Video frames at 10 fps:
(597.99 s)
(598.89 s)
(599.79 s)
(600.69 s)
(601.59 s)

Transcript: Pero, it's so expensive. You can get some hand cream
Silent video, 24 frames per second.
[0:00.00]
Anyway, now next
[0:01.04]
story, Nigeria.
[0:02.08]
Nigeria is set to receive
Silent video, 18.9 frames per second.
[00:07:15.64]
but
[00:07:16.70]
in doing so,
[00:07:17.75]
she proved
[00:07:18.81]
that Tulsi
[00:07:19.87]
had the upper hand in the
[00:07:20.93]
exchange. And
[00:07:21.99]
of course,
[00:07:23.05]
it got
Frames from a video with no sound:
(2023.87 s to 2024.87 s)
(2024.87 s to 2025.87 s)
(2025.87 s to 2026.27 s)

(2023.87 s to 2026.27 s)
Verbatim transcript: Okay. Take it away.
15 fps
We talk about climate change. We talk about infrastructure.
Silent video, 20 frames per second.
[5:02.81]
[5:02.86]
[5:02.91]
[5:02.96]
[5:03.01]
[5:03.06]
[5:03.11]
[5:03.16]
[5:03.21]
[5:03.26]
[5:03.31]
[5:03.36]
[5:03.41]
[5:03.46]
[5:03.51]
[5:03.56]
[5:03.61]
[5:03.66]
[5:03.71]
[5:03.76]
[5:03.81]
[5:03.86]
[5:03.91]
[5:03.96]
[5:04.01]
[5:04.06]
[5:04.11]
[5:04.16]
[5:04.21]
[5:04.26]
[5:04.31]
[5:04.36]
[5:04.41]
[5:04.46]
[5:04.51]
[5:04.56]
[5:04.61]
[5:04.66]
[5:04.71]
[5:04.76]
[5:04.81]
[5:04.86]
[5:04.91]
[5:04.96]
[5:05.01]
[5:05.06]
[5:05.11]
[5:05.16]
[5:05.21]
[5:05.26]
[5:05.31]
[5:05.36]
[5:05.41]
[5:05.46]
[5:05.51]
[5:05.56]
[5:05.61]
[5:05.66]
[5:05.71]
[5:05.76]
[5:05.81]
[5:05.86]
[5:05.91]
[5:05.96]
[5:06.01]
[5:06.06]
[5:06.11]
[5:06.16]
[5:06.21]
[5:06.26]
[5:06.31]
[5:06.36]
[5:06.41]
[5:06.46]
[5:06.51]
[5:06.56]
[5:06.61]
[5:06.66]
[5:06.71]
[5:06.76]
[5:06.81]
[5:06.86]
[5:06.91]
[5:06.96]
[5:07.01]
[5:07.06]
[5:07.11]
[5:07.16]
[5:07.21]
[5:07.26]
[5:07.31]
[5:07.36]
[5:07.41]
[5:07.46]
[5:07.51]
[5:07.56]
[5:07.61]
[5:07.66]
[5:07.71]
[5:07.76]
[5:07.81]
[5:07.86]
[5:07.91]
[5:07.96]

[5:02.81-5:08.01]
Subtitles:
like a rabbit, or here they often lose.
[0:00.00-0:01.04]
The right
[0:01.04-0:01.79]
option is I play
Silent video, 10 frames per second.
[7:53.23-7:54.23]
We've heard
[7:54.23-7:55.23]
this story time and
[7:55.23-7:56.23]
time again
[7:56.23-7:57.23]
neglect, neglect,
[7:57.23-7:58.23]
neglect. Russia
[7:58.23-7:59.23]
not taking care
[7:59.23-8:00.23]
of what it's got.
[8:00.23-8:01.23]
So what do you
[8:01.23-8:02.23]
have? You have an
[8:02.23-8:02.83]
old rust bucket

══════

__What needs to be done__: Only a number is required here: the count of lines in these entries that hold "Silent".

__Expected answer__: 4